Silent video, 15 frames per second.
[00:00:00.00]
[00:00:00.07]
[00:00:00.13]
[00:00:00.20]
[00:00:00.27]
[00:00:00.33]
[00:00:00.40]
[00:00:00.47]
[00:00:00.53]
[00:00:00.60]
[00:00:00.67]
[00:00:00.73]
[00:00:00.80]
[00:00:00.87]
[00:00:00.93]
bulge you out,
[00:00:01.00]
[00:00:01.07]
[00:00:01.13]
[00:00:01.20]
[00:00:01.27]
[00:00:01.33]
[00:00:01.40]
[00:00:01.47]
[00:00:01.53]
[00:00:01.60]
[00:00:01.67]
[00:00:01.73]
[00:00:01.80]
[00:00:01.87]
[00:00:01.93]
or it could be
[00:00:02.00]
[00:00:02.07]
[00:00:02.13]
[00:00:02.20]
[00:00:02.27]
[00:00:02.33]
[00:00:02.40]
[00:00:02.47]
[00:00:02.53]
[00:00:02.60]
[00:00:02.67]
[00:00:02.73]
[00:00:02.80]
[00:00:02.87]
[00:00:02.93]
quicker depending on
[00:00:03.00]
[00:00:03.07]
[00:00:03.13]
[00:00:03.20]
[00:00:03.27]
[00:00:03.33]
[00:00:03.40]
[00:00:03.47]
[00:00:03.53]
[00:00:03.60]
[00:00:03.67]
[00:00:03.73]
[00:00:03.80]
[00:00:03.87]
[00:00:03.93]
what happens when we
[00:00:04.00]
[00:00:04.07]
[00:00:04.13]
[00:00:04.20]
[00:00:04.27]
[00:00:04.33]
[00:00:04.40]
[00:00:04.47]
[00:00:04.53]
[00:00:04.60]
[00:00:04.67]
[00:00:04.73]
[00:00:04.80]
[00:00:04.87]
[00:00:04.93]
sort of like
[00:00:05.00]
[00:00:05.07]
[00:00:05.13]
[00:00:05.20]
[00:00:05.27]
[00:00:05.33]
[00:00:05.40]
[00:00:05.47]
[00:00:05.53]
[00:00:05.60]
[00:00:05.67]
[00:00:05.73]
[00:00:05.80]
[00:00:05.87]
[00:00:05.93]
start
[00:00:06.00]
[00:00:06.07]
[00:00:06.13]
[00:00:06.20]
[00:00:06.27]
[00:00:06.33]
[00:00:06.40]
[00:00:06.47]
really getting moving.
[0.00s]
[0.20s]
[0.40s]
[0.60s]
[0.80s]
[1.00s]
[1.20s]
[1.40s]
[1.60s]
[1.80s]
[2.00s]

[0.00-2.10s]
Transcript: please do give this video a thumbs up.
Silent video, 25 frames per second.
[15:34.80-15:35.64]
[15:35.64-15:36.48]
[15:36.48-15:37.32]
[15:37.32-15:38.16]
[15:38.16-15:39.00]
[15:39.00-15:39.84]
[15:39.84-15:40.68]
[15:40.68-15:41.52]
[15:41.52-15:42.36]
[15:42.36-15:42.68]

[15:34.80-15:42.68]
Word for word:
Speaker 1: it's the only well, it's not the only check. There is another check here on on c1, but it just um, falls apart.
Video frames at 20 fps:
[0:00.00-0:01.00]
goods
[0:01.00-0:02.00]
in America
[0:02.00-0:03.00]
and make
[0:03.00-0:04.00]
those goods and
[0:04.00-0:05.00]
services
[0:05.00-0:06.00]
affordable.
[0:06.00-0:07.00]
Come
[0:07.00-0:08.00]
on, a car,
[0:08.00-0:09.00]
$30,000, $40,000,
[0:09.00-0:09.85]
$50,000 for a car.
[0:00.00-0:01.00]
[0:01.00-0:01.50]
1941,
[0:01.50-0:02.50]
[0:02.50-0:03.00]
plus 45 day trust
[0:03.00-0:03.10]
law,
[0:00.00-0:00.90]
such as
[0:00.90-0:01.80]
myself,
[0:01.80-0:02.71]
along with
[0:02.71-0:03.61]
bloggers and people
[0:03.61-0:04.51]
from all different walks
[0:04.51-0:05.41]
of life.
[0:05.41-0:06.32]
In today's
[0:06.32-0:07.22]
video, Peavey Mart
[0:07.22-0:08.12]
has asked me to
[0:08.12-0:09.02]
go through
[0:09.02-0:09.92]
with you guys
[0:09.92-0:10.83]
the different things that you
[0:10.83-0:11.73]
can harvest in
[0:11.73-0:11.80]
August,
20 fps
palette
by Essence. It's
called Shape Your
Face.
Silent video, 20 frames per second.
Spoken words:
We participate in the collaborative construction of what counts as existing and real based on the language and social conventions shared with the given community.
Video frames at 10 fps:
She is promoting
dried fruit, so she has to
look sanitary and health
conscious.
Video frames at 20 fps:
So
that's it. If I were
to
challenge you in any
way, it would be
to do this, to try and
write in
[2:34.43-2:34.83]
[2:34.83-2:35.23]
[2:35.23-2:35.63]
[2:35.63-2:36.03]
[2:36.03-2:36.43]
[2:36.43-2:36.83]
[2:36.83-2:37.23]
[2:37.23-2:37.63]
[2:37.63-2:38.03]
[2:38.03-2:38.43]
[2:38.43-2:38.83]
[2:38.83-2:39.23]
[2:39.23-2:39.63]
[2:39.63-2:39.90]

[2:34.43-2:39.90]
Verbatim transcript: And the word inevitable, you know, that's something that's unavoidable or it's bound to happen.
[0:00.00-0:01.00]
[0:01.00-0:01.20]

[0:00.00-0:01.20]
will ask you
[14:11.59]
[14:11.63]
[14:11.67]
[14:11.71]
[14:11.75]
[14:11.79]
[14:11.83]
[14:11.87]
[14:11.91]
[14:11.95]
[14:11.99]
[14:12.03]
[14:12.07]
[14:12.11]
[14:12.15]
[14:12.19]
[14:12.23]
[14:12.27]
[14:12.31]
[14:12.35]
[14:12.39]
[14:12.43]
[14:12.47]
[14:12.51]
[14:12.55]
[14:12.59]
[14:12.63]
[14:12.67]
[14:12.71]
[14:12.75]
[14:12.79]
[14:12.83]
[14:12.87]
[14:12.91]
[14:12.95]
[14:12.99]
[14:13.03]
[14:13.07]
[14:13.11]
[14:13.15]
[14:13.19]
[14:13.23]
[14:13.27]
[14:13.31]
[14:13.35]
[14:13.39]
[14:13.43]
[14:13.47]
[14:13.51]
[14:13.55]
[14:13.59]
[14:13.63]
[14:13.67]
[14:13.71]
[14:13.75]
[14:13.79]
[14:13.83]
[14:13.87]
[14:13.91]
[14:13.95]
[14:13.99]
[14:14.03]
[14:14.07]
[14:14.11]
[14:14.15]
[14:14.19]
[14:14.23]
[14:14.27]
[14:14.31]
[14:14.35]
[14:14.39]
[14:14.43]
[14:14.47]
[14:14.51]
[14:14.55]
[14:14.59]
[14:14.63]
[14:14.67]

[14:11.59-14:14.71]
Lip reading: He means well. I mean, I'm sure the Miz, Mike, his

__Work item__: Reproduce the entries so that each line reads exactly as it did before.

__Answer box__:
Silent video, 15 frames per second.
[00:00:00.00]
[00:00:00.07]
[00:00:00.13]
[00:00:00.20]
[00:00:00.27]
[00:00:00.33]
[00:00:00.40]
[00:00:00.47]
[00:00:00.53]
[00:00:00.60]
[00:00:00.67]
[00:00:00.73]
[00:00:00.80]
[00:00:00.87]
[00:00:00.93]
bulge you out,
[00:00:01.00]
[00:00:01.07]
[00:00:01.13]
[00:00:01.20]
[00:00:01.27]
[00:00:01.33]
[00:00:01.40]
[00:00:01.47]
[00:00:01.53]
[00:00:01.60]
[00:00:01.67]
[00:00:01.73]
[00:00:01.80]
[00:00:01.87]
[00:00:01.93]
or it could be
[00:00:02.00]
[00:00:02.07]
[00:00:02.13]
[00:00:02.20]
[00:00:02.27]
[00:00:02.33]
[00:00:02.40]
[00:00:02.47]
[00:00:02.53]
[00:00:02.60]
[00:00:02.67]
[00:00:02.73]
[00:00:02.80]
[00:00:02.87]
[00:00:02.93]
quicker depending on
[00:00:03.00]
[00:00:03.07]
[00:00:03.13]
[00:00:03.20]
[00:00:03.27]
[00:00:03.33]
[00:00:03.40]
[00:00:03.47]
[00:00:03.53]
[00:00:03.60]
[00:00:03.67]
[00:00:03.73]
[00:00:03.80]
[00:00:03.87]
[00:00:03.93]
what happens when we
[00:00:04.00]
[00:00:04.07]
[00:00:04.13]
[00:00:04.20]
[00:00:04.27]
[00:00:04.33]
[00:00:04.40]
[00:00:04.47]
[00:00:04.53]
[00:00:04.60]
[00:00:04.67]
[00:00:04.73]
[00:00:04.80]
[00:00:04.87]
[00:00:04.93]
sort of like
[00:00:05.00]
[00:00:05.07]
[00:00:05.13]
[00:00:05.20]
[00:00:05.27]
[00:00:05.33]
[00:00:05.40]
[00:00:05.47]
[00:00:05.53]
[00:00:05.60]
[00:00:05.67]
[00:00:05.73]
[00:00:05.80]
[00:00:05.87]
[00:00:05.93]
start
[00:00:06.00]
[00:00:06.07]
[00:00:06.13]
[00:00:06.20]
[00:00:06.27]
[00:00:06.33]
[00:00:06.40]
[00:00:06.47]
really getting moving.
[0.00s]
[0.20s]
[0.40s]
[0.60s]
[0.80s]
[1.00s]
[1.20s]
[1.40s]
[1.60s]
[1.80s]
[2.00s]

[0.00-2.10s]
Transcript: please do give this video a thumbs up.
Silent video, 25 frames per second.
[15:34.80-15:35.64]
[15:35.64-15:36.48]
[15:36.48-15:37.32]
[15:37.32-15:38.16]
[15:38.16-15:39.00]
[15:39.00-15:39.84]
[15:39.84-15:40.68]
[15:40.68-15:41.52]
[15:41.52-15:42.36]
[15:42.36-15:42.68]

[15:34.80-15:42.68]
Word for word:
Speaker 1: it's the only well, it's not the only check. There is another check here on on c1, but it just um, falls apart.
Video frames at 20 fps:
[0:00.00-0:01.00]
goods
[0:01.00-0:02.00]
in America
[0:02.00-0:03.00]
and make
[0:03.00-0:04.00]
those goods and
[0:04.00-0:05.00]
services
[0:05.00-0:06.00]
affordable.
[0:06.00-0:07.00]
Come
[0:07.00-0:08.00]
on, a car,
[0:08.00-0:09.00]
$30,000, $40,000,
[0:09.00-0:09.85]
$50,000 for a car.
[0:00.00-0:01.00]
[0:01.00-0:01.50]
1941,
[0:01.50-0:02.50]
[0:02.50-0:03.00]
plus 45 day trust
[0:03.00-0:03.10]
law,
[0:00.00-0:00.90]
such as
[0:00.90-0:01.80]
myself,
[0:01.80-0:02.71]
along with
[0:02.71-0:03.61]
bloggers and people
[0:03.61-0:04.51]
from all different walks
[0:04.51-0:05.41]
of life.
[0:05.41-0:06.32]
In today's
[0:06.32-0:07.22]
video, Peavey Mart
[0:07.22-0:08.12]
has asked me to
[0:08.12-0:09.02]
go through
[0:09.02-0:09.92]
with you guys
[0:09.92-0:10.83]
the different things that you
[0:10.83-0:11.73]
can harvest in
[0:11.73-0:11.80]
August,
20 fps
palette
by Essence. It's
called Shape Your
Face.
Silent video, 20 frames per second.
Spoken words:
We participate in the collaborative construction of what counts as existing and real based on the language and social conventions shared with the given community.
Video frames at 10 fps:
She is promoting
dried fruit, so she has to
look sanitary and health
conscious.
Video frames at 20 fps:
So
that's it. If I were
to
challenge you in any
way, it would be
to do this, to try and
write in
[2:34.43-2:34.83]
[2:34.83-2:35.23]
[2:35.23-2:35.63]
[2:35.63-2:36.03]
[2:36.03-2:36.43]
[2:36.43-2:36.83]
[2:36.83-2:37.23]
[2:37.23-2:37.63]
[2:37.63-2:38.03]
[2:38.03-2:38.43]
[2:38.43-2:38.83]
[2:38.83-2:39.23]
[2:39.23-2:39.63]
[2:39.63-2:39.90]

[2:34.43-2:39.90]
Verbatim transcript: And the word inevitable, you know, that's something that's unavoidable or it's bound to happen.
[0:00.00-0:01.00]
[0:01.00-0:01.20]

[0:00.00-0:01.20]
will ask you
[14:11.59]
[14:11.63]
[14:11.67]
[14:11.71]
[14:11.75]
[14:11.79]
[14:11.83]
[14:11.87]
[14:11.91]
[14:11.95]
[14:11.99]
[14:12.03]
[14:12.07]
[14:12.11]
[14:12.15]
[14:12.19]
[14:12.23]
[14:12.27]
[14:12.31]
[14:12.35]
[14:12.39]
[14:12.43]
[14:12.47]
[14:12.51]
[14:12.55]
[14:12.59]
[14:12.63]
[14:12.67]
[14:12.71]
[14:12.75]
[14:12.79]
[14:12.83]
[14:12.87]
[14:12.91]
[14:12.95]
[14:12.99]
[14:13.03]
[14:13.07]
[14:13.11]
[14:13.15]
[14:13.19]
[14:13.23]
[14:13.27]
[14:13.31]
[14:13.35]
[14:13.39]
[14:13.43]
[14:13.47]
[14:13.51]
[14:13.55]
[14:13.59]
[14:13.63]
[14:13.67]
[14:13.71]
[14:13.75]
[14:13.79]
[14:13.83]
[14:13.87]
[14:13.91]
[14:13.95]
[14:13.99]
[14:14.03]
[14:14.07]
[14:14.11]
[14:14.15]
[14:14.19]
[14:14.23]
[14:14.27]
[14:14.31]
[14:14.35]
[14:14.39]
[14:14.43]
[14:14.47]
[14:14.51]
[14:14.55]
[14:14.59]
[14:14.63]
[14:14.67]

[14:11.59-14:14.71]
Lip reading: He means well. I mean, I'm sure the Miz, Mike, his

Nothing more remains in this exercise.